* _RECORD EXTRACTS_:
--

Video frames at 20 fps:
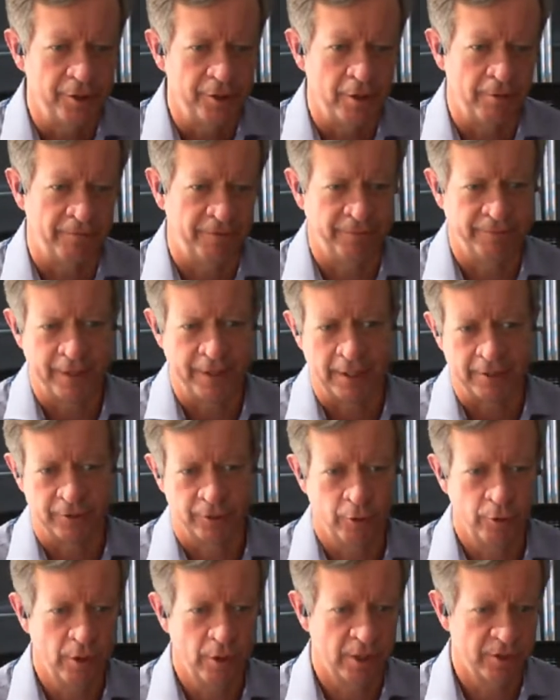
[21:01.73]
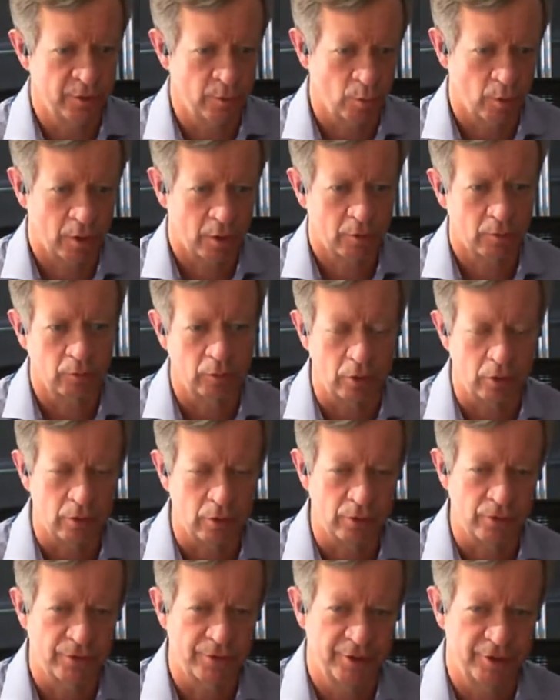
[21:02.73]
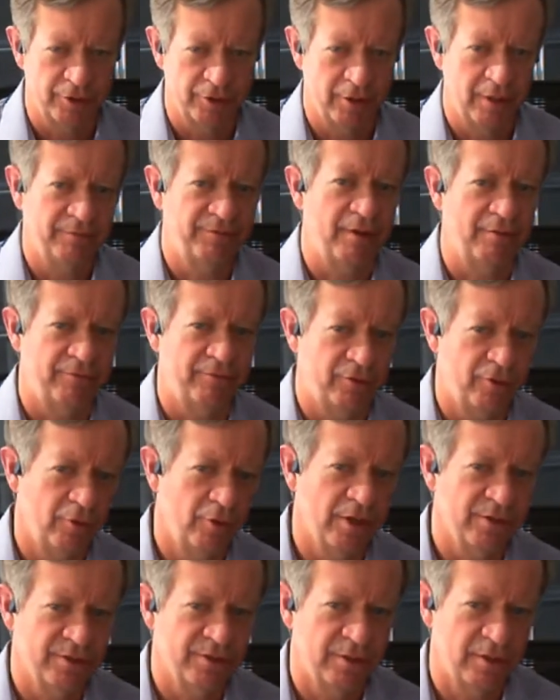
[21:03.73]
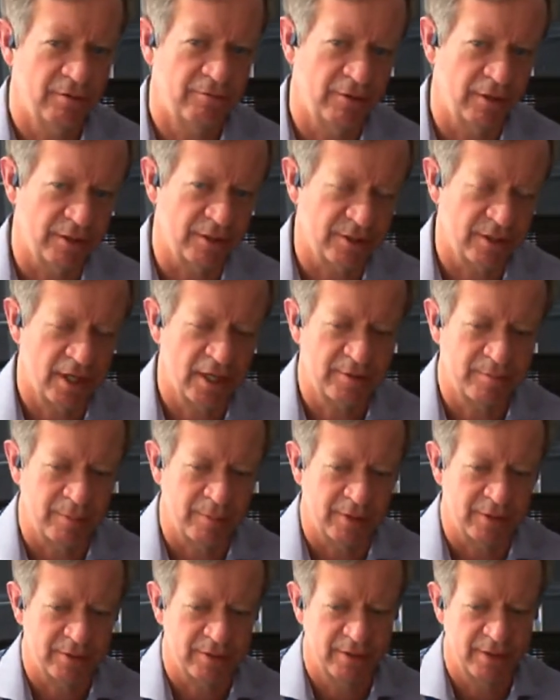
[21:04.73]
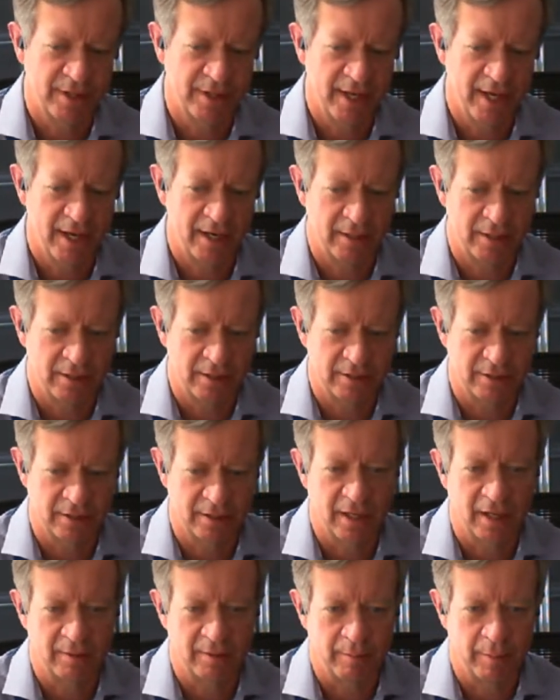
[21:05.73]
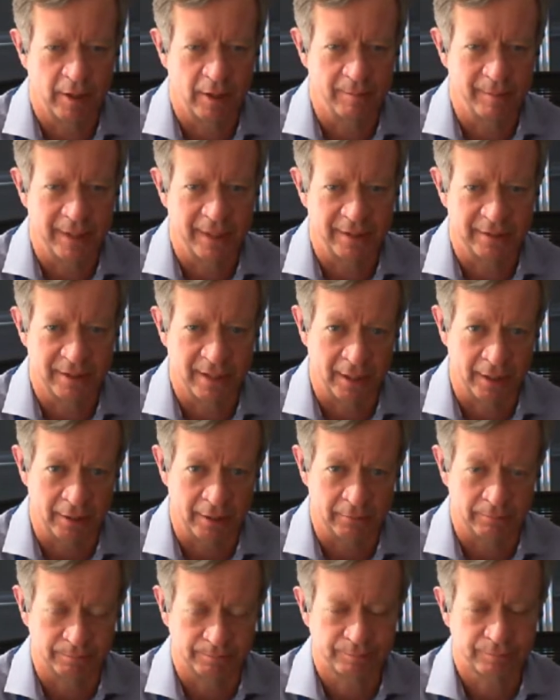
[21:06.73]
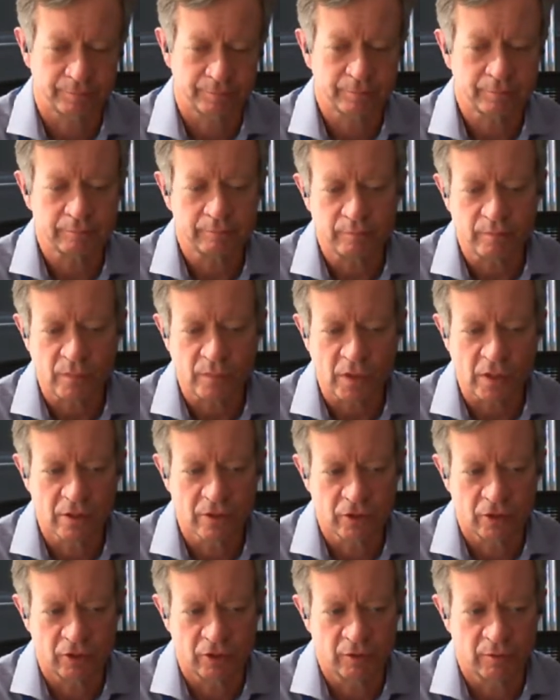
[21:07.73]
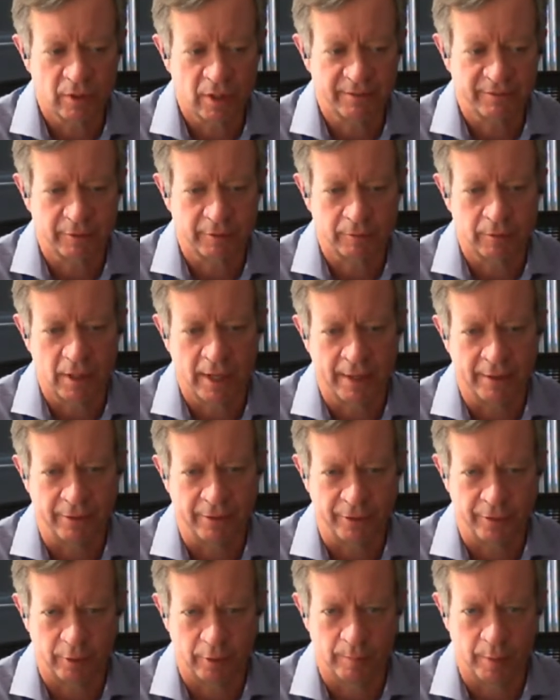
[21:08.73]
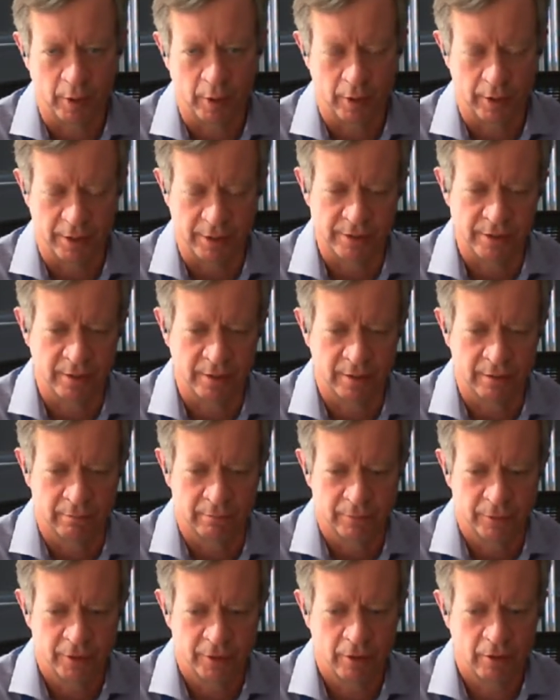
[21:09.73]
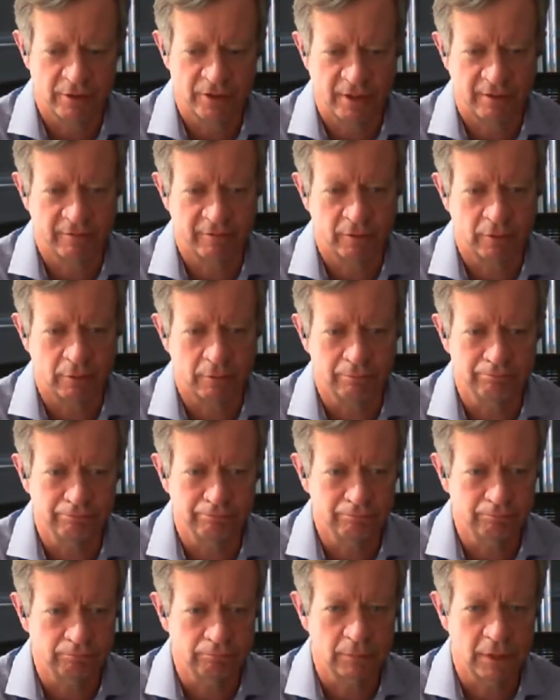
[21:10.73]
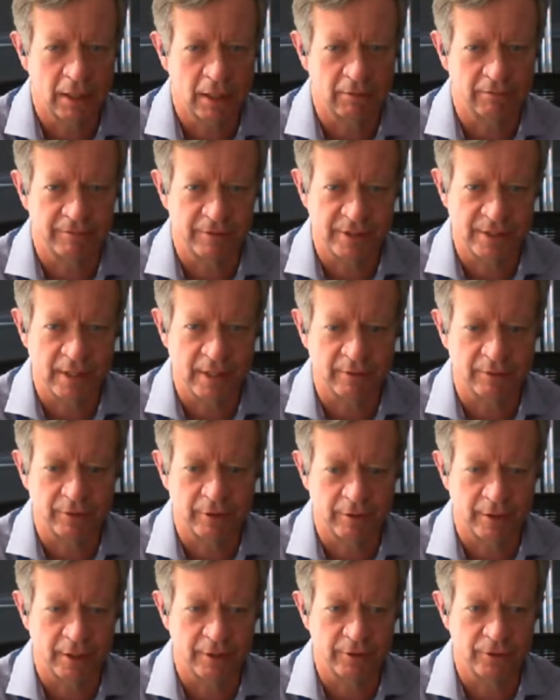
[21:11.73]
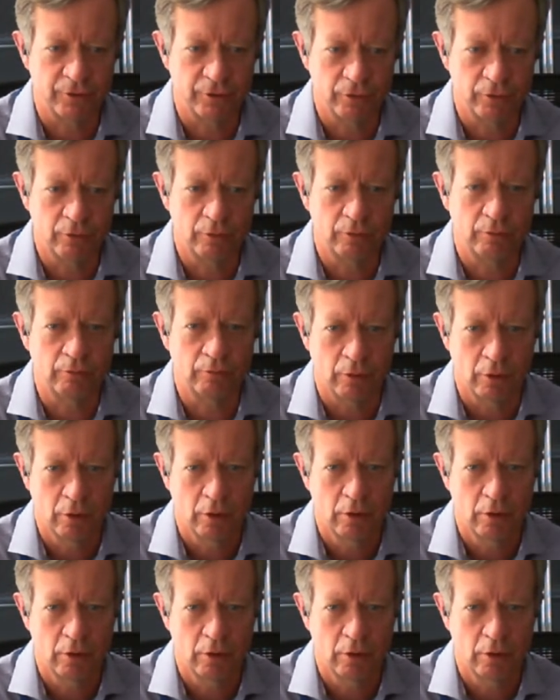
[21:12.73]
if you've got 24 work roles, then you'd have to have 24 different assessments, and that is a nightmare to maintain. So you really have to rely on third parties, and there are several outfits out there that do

--

* _THE PROBLEM_:
In the copy, include all records verbatim but no images.

* _WRITTEN REPLY_:
Video frames at 20 fps:
[21:01.73]
[21:02.73]
[21:03.73]
[21:04.73]
[21:05.73]
[21:06.73]
[21:07.73]
[21:08.73]
[21:09.73]
[21:10.73]
[21:11.73]
[21:12.73]
if you've got 24 work roles, then you'd have to have 24 different assessments, and that is a nightmare to maintain. So you really have to rely on third parties, and there are several outfits out there that do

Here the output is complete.